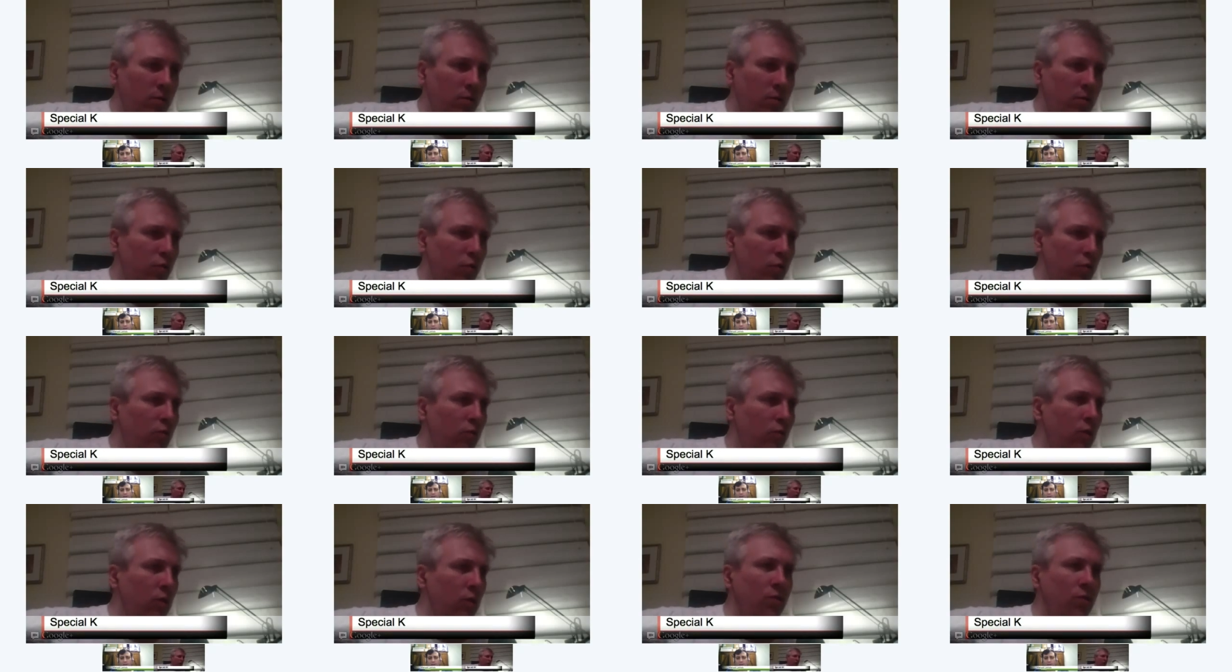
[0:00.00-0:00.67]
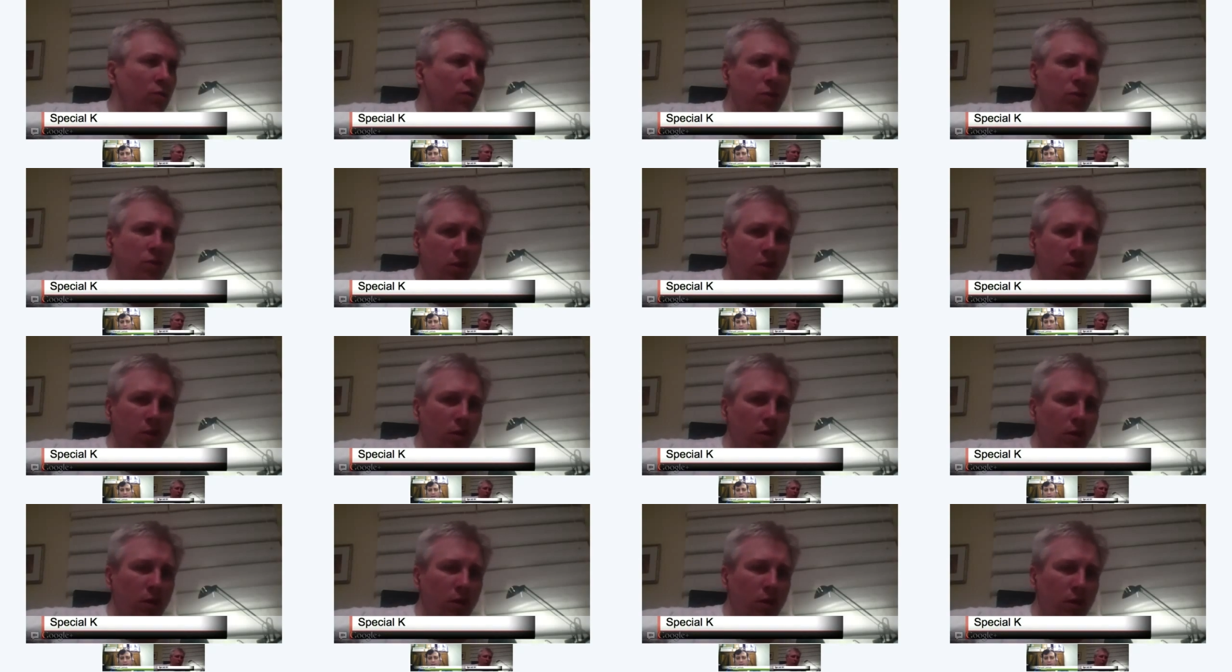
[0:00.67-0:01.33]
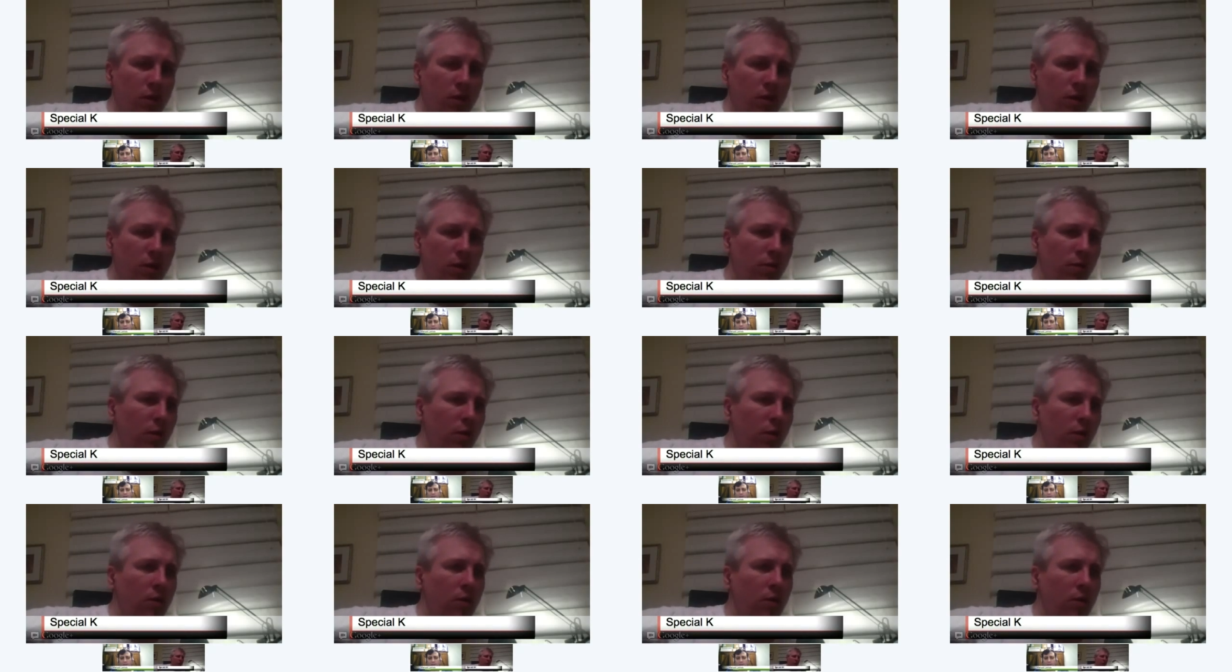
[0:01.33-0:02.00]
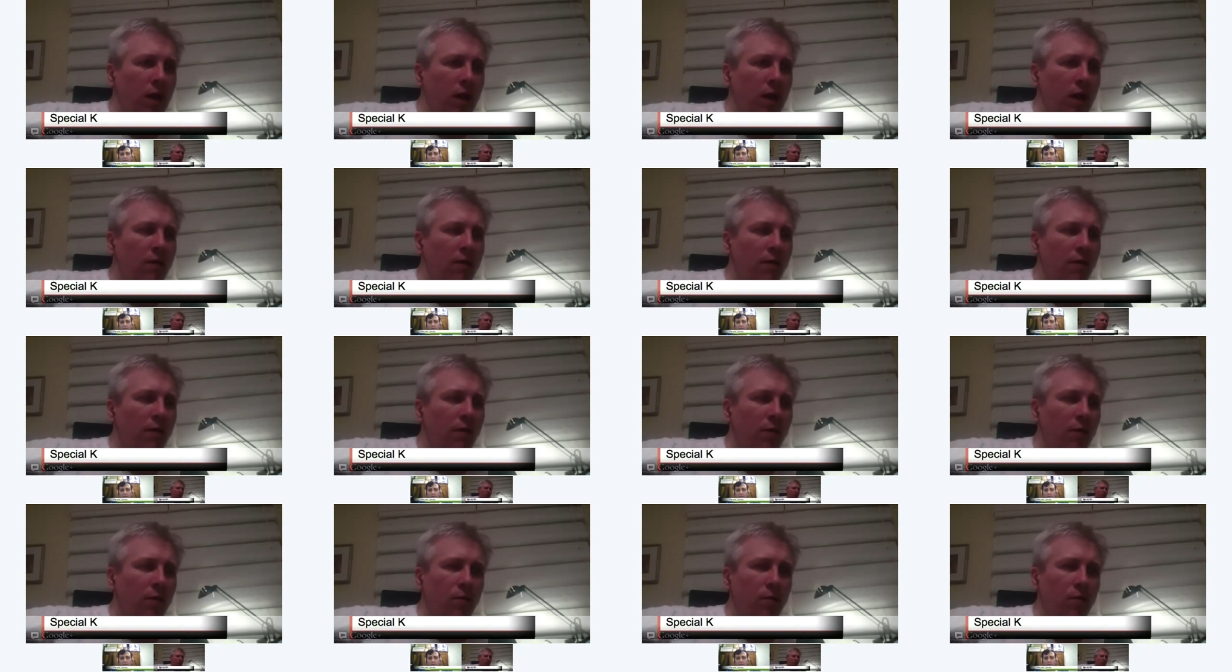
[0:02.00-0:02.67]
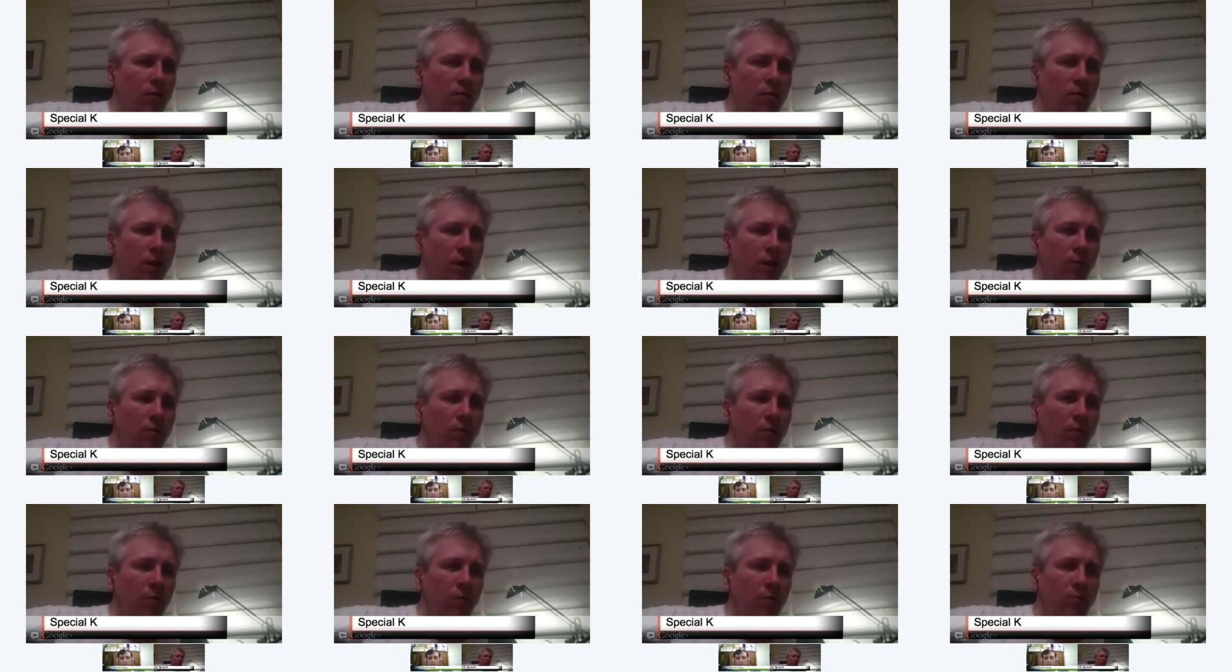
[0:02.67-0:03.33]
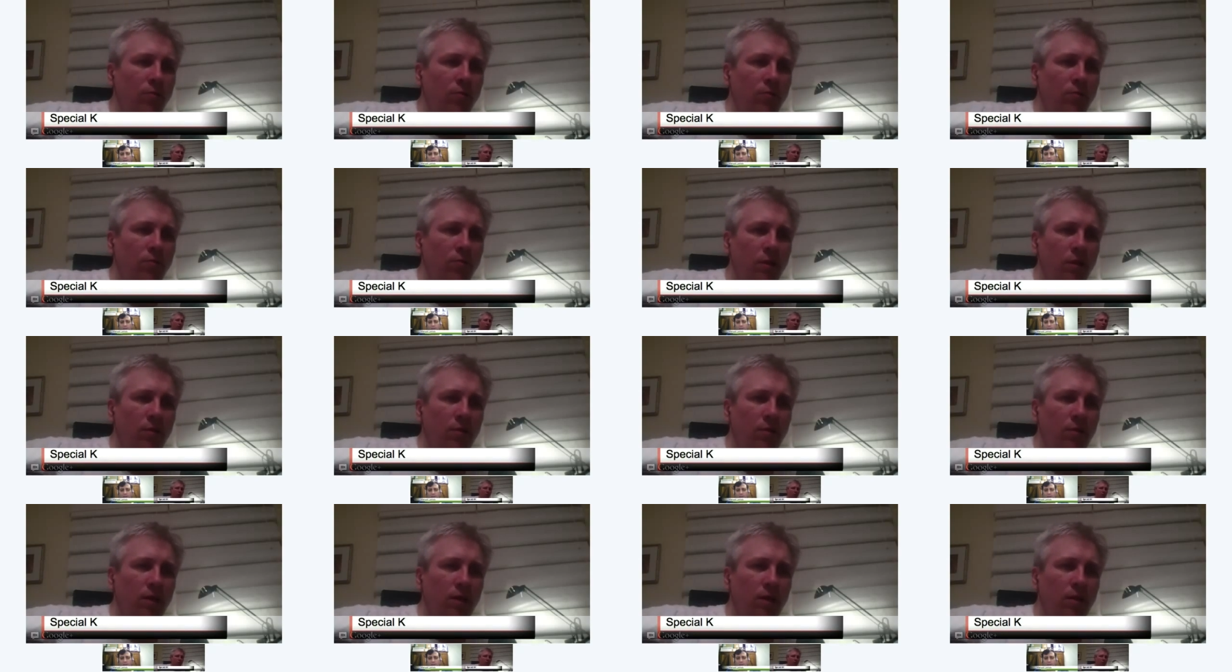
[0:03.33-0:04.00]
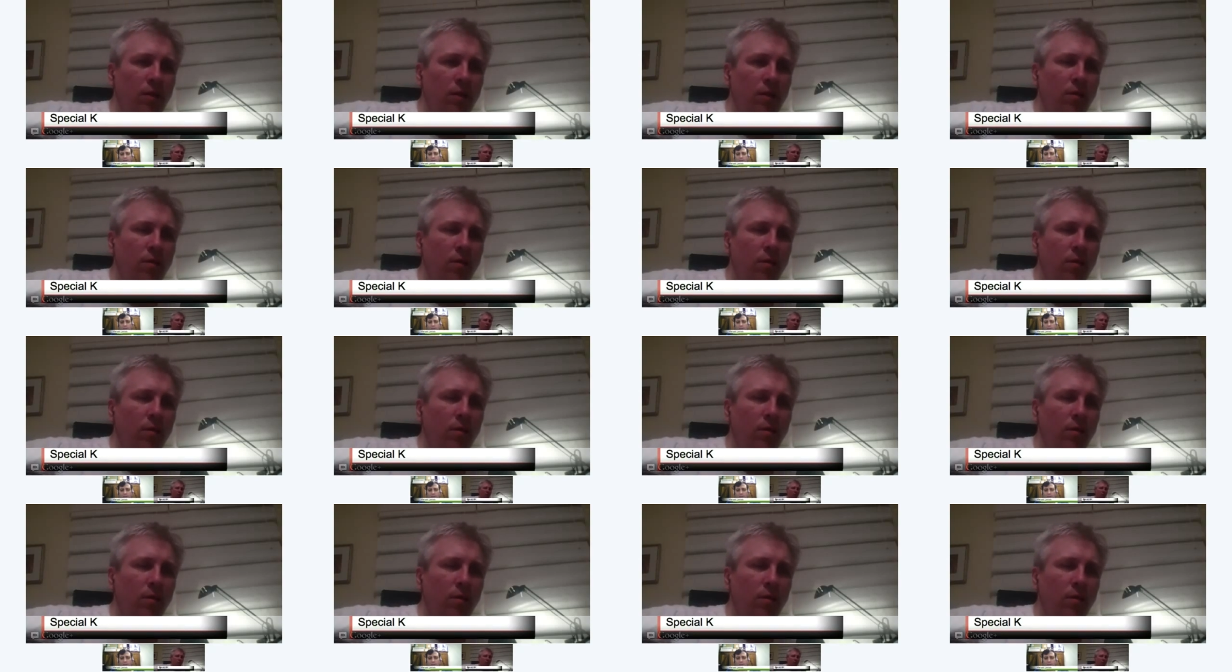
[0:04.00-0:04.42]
2 years ago, I think, or a year and a half ago, I wrote something.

# # #

• [TASK DESCRIPTION] Apart from the images, everything in the records must be repeated exactly.

• [RESULT OF THIS EXERCISE]
[0:00.00-0:00.67]
[0:00.67-0:01.33]
[0:01.33-0:02.00]
[0:02.00-0:02.67]
[0:02.67-0:03.33]
[0:03.33-0:04.00]
[0:04.00-0:04.42]
2 years ago, I think, or a year and a half ago, I wrote something.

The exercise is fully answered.